Results: One hundred five patients (mean age ± SD = 60 ± 13 years, 57 male) were included for analyses. During the acute phase, 12 patients (12/105, 11%) were tested positive for serum antiganglioside antibodies, including anti-GQ1b immunoglobulin (Ig) G (n = 5) or IgM (n = 4), anti-GM1 IgM (n = 3), and anti-GD1a IgG (n = 1, including 1 patient with a positive anti-GQ1b antibody). Patients with antiganglioside antibodies showed lesser intensity of spontaneous nystagmus (median [interquartile range] = 1.8 [1.2-2.1] vs 3.4 [1.5-9.5], p = 0.003) and a lesser degree of canal paresis (30 [17-47] vs 58 [34-79], p = 0.028) and gain asymmetry of the vestibulo-ocular reflex for the horizontal semicircular canal during head impulse tests (0.07 [-0.04 to 0.61] vs 0.36 [0.18-0.47], p = 0.032) than those without antibodies. Negative conversion of antibodies and vestibular recovery were observed in most patients (6/8, 75%). Among 30 patients with AUPV with 4-hour delayed 3D fluid-attenuated inversion recovery dedicated to the inner ear, gadolinium enhancement was observed in 18 (18/30, 60%), either in the vestibule (n = 9), semicircular canal (n = 6), or vestibular nerve (n = 5). The positivity rates based on specific antibodies could not be determined due to limited sample sizes.

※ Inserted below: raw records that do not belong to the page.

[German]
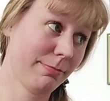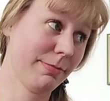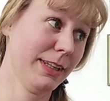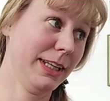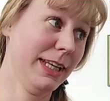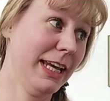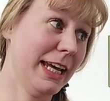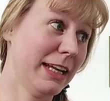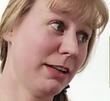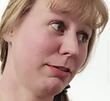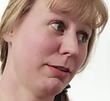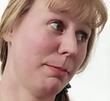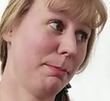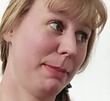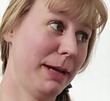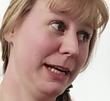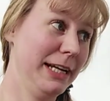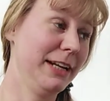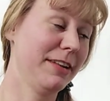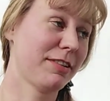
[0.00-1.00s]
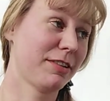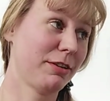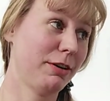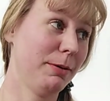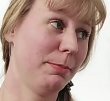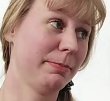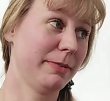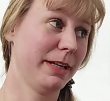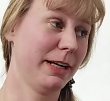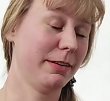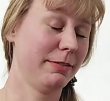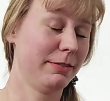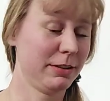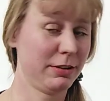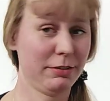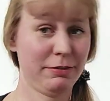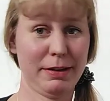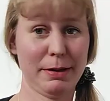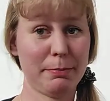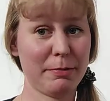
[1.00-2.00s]
Ich hätte nur ein Baileys gehabt, aber
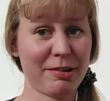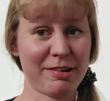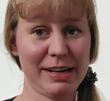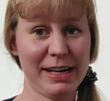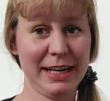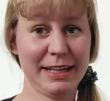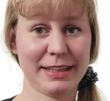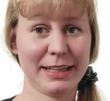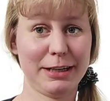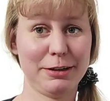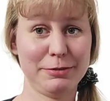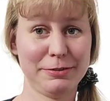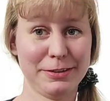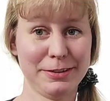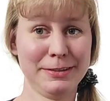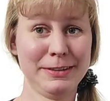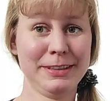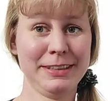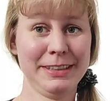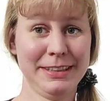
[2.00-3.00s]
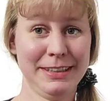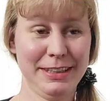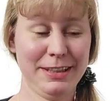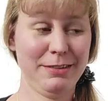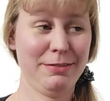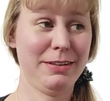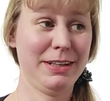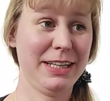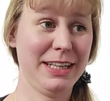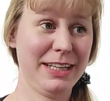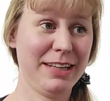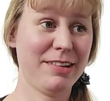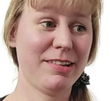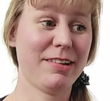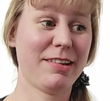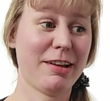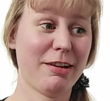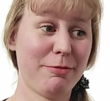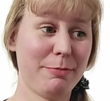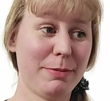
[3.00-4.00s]
da wäre man schlecht drauf, wenn ich das
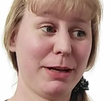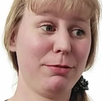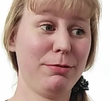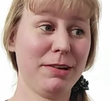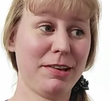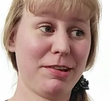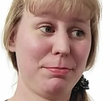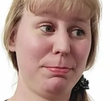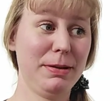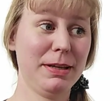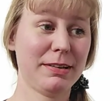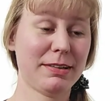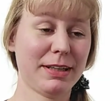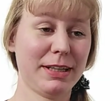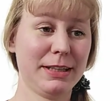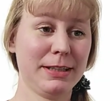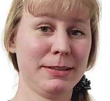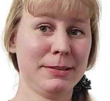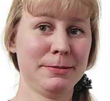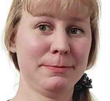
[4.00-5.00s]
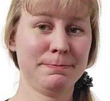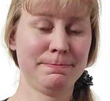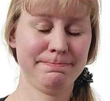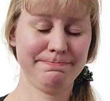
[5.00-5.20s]
jetzt auf mein gutes Bier trinke.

Discussion: The association between antiganglioside antibodies and AUPV suggests an immune-mediated mechanism in acute vestibular failure and extends the clinical spectrum of antiganglioside antibody syndrome.

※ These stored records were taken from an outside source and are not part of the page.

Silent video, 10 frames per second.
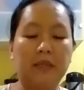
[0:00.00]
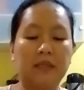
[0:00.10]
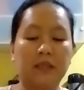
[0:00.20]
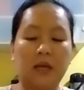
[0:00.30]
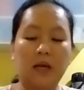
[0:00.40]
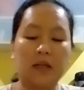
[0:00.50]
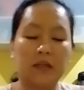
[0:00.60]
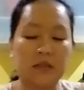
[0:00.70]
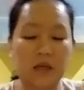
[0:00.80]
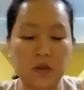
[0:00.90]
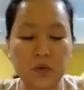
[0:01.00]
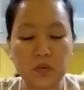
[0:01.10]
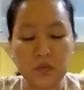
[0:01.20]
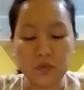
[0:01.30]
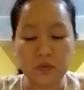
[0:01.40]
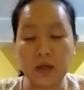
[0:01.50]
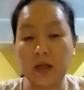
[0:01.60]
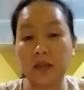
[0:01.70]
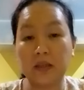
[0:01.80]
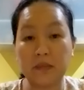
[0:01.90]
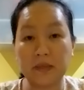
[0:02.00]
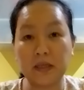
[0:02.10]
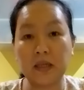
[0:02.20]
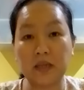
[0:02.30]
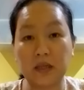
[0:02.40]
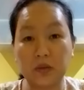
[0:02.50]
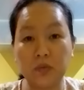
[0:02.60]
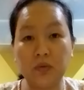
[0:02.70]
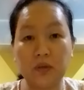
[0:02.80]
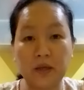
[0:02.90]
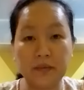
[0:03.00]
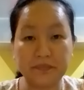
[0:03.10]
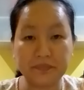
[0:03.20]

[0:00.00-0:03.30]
pasal 1 Galatia pasal 1 ya.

Figure 1. Neurotologic Findings Depending on the Presence of Antiganglioside Antibodies

(A) Spontaneous nystagmus was less prominent in patients with antibodies (median [interquartile range] = 1.8 [1.2–2.1] vs 3.4 [1.5–9.5], p = 0.003) compared with those without. In addition, patients with antibodies showed (B) a lesser degree of gain asymmetry (0.07 [−0.04 to 0.61] vs 0.36 [0.18–0.47], p = 0.032) and (C) canal paresis (30 [17–47] vs 58 [34–79], p = 0.028) than those without antibodies.

Figure 2. Comparison of the Head Impulse Gain of the VOR at Initial Presentation and During Follow-up

The initial VOR decrement was more profound in those without antibodies than in those with antibodies (median [IQR] = 0.61 [0.46–0.77] vs 0.80 [0.61–1.06], p = 0.048), whereas the VOR decrement was mostly normalized during the follow-up evaluation regardless of the presence of antiganglioside antibodies (median gain difference between initial and follow-up evaluation [IQR] = 0 [−0.08 to 0.03] vs 0.21 [0.06–0.35], F = 4.735, p = 0.034). IQR = interquartile range; VOR = vestibulo-ocular reflex.